→ **About this task**:
Write out, word for word, every line in the data below from the one containing "[00:00:09.00 to 00:00:10.00]" to the one containing "[00:00:12.00 to 00:00:12.95]", both of them included.

→ **Material supplied**:

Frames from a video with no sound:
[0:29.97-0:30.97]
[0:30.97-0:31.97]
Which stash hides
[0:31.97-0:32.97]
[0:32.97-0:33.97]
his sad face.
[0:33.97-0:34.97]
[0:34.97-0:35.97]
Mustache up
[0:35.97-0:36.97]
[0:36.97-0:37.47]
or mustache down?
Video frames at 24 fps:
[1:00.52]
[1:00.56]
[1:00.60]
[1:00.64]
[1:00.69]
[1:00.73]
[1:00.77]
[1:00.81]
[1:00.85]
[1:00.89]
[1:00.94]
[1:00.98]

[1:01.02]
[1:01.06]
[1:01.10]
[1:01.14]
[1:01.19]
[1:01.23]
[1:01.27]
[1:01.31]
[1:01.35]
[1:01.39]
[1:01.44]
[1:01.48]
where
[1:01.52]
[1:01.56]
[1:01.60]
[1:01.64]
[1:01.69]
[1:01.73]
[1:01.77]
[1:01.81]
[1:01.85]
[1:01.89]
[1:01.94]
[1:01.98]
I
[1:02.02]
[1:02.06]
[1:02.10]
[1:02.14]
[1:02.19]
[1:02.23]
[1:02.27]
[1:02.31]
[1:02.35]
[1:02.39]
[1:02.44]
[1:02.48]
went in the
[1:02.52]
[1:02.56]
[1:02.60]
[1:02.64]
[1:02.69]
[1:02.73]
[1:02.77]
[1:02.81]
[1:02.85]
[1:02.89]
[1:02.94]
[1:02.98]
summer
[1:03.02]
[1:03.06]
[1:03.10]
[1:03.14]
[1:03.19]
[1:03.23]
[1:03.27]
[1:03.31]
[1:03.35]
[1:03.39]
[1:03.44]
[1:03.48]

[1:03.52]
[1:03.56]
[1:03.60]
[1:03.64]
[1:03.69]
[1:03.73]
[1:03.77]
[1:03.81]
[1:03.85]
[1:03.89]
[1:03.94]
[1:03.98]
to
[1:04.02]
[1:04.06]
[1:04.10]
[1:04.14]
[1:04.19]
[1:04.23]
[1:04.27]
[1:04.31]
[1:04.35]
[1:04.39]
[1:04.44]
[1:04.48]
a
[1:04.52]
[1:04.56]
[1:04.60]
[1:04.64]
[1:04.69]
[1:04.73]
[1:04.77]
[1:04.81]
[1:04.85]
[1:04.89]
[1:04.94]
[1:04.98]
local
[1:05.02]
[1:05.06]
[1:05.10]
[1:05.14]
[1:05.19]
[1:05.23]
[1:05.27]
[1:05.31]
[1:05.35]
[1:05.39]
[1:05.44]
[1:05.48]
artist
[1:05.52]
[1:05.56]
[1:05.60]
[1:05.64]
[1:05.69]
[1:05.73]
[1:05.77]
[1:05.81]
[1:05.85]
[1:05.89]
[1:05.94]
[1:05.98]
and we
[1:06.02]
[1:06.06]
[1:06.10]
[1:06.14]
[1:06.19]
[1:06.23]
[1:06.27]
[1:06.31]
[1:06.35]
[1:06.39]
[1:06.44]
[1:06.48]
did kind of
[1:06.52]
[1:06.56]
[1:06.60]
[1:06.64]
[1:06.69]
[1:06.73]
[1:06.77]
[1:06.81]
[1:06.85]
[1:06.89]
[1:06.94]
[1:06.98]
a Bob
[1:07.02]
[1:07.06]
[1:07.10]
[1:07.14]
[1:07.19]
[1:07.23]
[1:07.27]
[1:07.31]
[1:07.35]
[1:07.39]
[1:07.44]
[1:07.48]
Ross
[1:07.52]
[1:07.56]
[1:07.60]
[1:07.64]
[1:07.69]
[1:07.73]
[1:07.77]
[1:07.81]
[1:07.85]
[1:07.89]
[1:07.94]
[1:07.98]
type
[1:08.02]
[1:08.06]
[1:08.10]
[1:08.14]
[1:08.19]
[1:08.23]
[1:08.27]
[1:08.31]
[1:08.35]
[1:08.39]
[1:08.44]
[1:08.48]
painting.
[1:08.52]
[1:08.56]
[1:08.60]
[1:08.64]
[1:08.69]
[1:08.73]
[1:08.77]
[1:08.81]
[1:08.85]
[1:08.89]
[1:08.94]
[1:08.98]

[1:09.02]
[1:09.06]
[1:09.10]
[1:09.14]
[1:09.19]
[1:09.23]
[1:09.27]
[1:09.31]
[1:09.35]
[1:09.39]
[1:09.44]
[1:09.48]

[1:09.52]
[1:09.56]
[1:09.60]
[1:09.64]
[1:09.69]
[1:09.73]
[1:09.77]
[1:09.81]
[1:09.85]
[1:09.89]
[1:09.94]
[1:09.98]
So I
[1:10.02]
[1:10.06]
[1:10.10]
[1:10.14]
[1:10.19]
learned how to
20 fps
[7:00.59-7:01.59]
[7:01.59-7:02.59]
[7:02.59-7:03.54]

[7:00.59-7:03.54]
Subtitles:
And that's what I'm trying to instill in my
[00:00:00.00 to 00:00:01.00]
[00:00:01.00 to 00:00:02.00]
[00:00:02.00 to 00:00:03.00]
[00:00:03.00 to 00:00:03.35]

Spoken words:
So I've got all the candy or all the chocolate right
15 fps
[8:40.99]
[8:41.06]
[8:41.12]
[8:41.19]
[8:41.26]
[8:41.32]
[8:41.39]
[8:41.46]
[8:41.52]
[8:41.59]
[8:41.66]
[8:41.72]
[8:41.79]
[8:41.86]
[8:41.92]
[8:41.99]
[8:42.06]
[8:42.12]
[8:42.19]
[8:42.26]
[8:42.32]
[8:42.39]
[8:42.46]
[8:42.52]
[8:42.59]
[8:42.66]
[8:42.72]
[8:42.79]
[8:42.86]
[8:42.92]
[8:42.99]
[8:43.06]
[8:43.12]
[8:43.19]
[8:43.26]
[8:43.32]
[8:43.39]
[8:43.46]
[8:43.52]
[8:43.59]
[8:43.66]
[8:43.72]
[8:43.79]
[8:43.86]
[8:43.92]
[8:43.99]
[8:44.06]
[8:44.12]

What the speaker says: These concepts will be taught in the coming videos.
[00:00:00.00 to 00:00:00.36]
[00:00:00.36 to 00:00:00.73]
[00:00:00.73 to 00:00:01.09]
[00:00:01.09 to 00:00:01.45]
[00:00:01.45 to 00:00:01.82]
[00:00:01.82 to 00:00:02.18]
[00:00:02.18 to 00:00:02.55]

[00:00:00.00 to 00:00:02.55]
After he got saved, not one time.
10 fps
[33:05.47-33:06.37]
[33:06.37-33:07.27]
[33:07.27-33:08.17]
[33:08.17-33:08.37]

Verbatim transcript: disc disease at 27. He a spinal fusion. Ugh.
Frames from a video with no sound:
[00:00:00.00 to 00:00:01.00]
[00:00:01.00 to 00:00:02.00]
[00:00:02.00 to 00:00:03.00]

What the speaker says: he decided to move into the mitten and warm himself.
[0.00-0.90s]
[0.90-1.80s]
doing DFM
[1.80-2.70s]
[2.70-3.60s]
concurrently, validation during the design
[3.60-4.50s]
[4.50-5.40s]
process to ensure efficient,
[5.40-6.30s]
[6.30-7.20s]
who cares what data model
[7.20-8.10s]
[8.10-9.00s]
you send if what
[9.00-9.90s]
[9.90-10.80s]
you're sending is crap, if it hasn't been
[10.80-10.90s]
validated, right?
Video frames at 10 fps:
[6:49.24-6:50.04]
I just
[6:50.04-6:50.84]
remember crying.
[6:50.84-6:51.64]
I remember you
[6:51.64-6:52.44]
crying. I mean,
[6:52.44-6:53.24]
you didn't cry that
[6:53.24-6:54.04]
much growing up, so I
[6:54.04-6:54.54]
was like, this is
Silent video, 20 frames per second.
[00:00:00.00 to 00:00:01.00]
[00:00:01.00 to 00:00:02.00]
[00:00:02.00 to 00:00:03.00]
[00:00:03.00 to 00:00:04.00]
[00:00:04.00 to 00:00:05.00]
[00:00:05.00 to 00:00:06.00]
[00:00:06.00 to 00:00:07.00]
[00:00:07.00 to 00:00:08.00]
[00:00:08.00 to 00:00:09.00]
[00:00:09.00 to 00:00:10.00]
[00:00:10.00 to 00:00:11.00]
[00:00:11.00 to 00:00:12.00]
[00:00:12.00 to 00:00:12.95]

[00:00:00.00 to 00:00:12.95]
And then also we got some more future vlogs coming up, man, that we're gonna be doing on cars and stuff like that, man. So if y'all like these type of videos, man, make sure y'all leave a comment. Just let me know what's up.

→ **Final answer**:
[00:00:09.00 to 00:00:10.00]
[00:00:10.00 to 00:00:11.00]
[00:00:11.00 to 00:00:12.00]
[00:00:12.00 to 00:00:12.95]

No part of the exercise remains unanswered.